De stelling van [gedaagde] dat hij niet hoeft te betalen omdat er niets is afgesproken, kan niet worden gevolgd, omdat die stelling niet is onderbouwd en gemotiveerd. Bovendien volgt de afspraak uit de koopovereenkomst. Verder heeft [eiser] op de zitting gemotiveerd toegelicht hoe zij de voorraden heeft geteld, dat zij haar bevindingen heeft gedeeld met [gedaagde] en dat [gedaagde] nooit heeft geprotesteerd, hetgeen ook blijkt uit de door haar en [gedaagde] gemaakte betalingsregeling.
4.4.
De vordering van [eiser] tot betaling van het bedrag van € 3.487,83 wordt daarom toegewezen. Omdat [gedaagde] te laat is met betalen, moet hij ook de wettelijke rente betalen. De wettelijke rente zal als na te melden worden toegewezen.
4.5.
[eiser] vordert vergoeding van buitengerechtelijke incassokosten. De vordering moet worden beoordeeld op grond van artikel 6:96 BW en het Besluit vergoeding voor buitengerechtelijke incassokosten (hierna: het Besluit). [eiser] heeft aan [gedaagde] een of meer aanmaningen gestuurd die voldoen aan de eisen van artikel 6:96 lid 6 BW. Daarom zal een bedrag van € 473,80 worden toegewezen.
4.6.
[gedaagde] is in het ongelijk gesteld en moet daarom de proceskosten (inclusief nakosten) betalen.
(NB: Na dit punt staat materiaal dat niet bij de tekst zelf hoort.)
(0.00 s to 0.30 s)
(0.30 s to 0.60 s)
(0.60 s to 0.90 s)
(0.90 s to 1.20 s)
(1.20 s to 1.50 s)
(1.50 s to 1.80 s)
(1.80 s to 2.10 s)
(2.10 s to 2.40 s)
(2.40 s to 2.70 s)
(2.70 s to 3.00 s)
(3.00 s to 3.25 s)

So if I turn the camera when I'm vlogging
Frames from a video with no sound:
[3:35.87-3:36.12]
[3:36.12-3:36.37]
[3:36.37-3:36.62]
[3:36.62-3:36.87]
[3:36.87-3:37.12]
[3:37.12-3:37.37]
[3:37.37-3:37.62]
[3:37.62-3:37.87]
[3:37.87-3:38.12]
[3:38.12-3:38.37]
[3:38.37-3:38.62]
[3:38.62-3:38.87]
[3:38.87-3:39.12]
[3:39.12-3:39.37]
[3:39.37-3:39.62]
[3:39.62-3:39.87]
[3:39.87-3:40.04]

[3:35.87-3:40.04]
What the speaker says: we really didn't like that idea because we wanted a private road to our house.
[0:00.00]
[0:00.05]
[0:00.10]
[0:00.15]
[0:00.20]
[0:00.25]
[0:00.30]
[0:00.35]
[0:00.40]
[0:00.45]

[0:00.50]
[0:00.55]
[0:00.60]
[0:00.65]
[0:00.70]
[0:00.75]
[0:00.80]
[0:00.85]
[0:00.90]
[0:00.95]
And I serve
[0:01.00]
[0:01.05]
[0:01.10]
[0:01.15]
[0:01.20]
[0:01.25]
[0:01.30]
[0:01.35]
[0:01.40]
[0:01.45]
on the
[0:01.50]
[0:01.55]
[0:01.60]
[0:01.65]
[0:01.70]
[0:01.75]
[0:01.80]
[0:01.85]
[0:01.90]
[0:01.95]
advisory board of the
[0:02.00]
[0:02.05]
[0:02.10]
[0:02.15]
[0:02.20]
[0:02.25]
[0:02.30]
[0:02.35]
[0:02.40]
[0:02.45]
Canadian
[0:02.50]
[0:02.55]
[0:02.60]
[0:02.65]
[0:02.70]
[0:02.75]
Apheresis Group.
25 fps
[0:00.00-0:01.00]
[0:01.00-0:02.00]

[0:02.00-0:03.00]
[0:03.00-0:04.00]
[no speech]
De proceskosten van [eiser] worden begroot op:
- kosten van de dagvaarding
€
149,71
- griffierecht
€
257,00
- salaris gemachtigde
- reis-verblijf- en verletkosten
- reis-verblijf- en verletkosten
€
€
238,00
50,00
(1 punt × € 238,00)
- nakosten
€
135,00
(plus de kosten van betekening zoals vermeld in de beslissing)
Totaal
€
829,71
5.De beslissing
De kantonrechter
5.1.
veroordeelt [gedaagde] om aan [eiser] te betalen een bedrag van € 3.487,83, te vermeerderen met de wettelijke rente als bedoeld in artikel 6:119 BW over het toegewezen bedrag, met ingang van 24 april 2025, tot de dag van volledige betaling,
5.2.
veroordeelt [gedaagde] om aan [eiser] te betalen een bedrag van € 473,80 aan buitengerechtelijke kosten,
5.3.
veroordeelt [gedaagde] in de proceskosten van € 829,71, te betalen binnen veertien dagen na aanschrijving daartoe, te vermeerderen met de kosten van betekening als [gedaagde] niet tijdig aan de veroordelingen voldoet en het vonnis daarna wordt betekend,
5.4.
verklaart dit vonnis uitvoerbaar bij voorraad.
Dit vonnis is gewezen door mr. D.D.M. Hazeu en in het openbaar uitgesproken op 26 november 2025.